The concrete functions of this Commission were defined in s. 6 as to:
a. formulate policies and programmes, within the framework of National Development Plans, aimed at enhancing the position and development of women in the social, economic and political context;
b. promote, develop and implement income generation and employment schemes through the grant of loans, establishment of home and cottage industries and, in particular the acquisition of skills for the improvement of arts, crafts, food processing and such other vocational training of women within the context of their assessed needs and potentials;
c. monitor and liaise with appropriate government ministries, departments, bodies, NGOs and international bodies, including United Nations organs, on matters concerning women and development;
d. monitor and submit reports to the National Council of Ministers on:
i. women’s education and counselling;
ii. the health of women and children; and
iii. existing legislation concerning the status of women.

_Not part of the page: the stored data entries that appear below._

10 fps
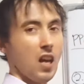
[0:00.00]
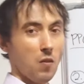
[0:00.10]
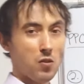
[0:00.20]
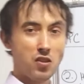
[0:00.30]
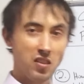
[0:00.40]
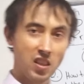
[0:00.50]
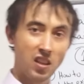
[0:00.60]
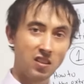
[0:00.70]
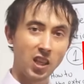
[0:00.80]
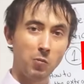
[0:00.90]
If you just
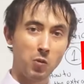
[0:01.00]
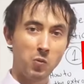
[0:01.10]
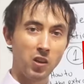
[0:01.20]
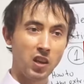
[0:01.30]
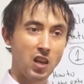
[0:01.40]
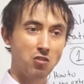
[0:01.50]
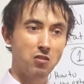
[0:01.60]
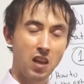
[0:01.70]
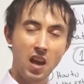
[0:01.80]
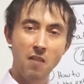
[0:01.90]
send the same
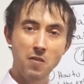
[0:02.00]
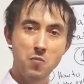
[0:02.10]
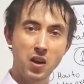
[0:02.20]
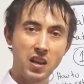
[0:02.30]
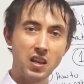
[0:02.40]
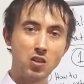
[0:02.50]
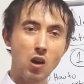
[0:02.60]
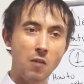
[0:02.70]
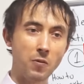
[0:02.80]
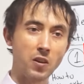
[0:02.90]
communication to everybody and
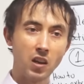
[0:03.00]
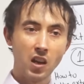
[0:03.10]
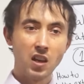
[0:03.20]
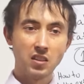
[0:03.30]
you offer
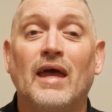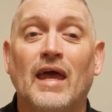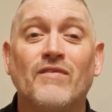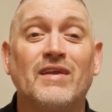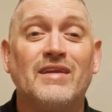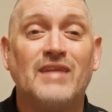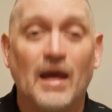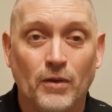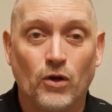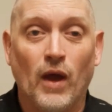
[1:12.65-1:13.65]
Even
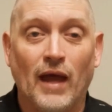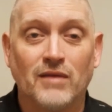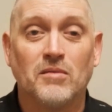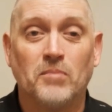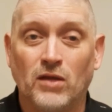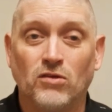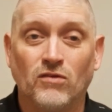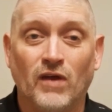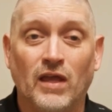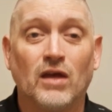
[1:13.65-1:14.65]
Democrats in
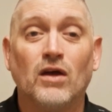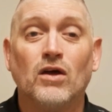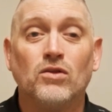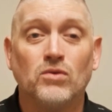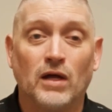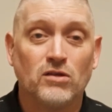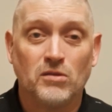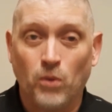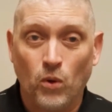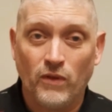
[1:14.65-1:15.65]
Pennsylvania do not
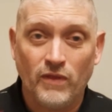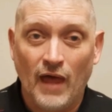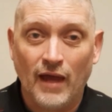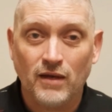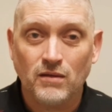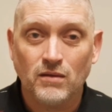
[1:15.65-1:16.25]
support that.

e. devise ways and means of encouraging self-reliance in women;
f. coordinate, structure and monitor the activities of women’s voluntary organisations, grant appropriate aid to such voluntary organisations and evaluate their performance;
g. conduct research and formulate plans aimed at improving the status of women and the attainment of policy objectives generally in relation to women; and,
h. carry out all other functions as are conducive to the objectives of the National Commission.
The National Commission for Women was upgraded to a full fledged ministry known as the Federal Ministry for Women’s Affairs and Social Development. In 1996 gender units were established in federal and state ministries with a view to promoting gender equality in all aspects of social life. In 1997, State Ministries of Women’s Affairs and Social Development were established.
FMWASD is responsible for the coordination of the welfare of women, children and the family as a whole.
It has undertaken various actions. For instance, in June 1997, a project harmonization meeting to streamline the implementation of the Gender and Development (GAD), Women and Children Rights (CRC) and Children in Especially Difficult Circumstances (CEDC) projects was held in Kaduna. It was a collaborative effort of the Federal Ministry and UNICEF during which participants deliberated on strategies for ensuring that those three projects achieved their maximum impact on target beneficiaries. In July 1999, again with UNICEF, the Ministry organized a workshop on gender mainstreaming and gender sensitization.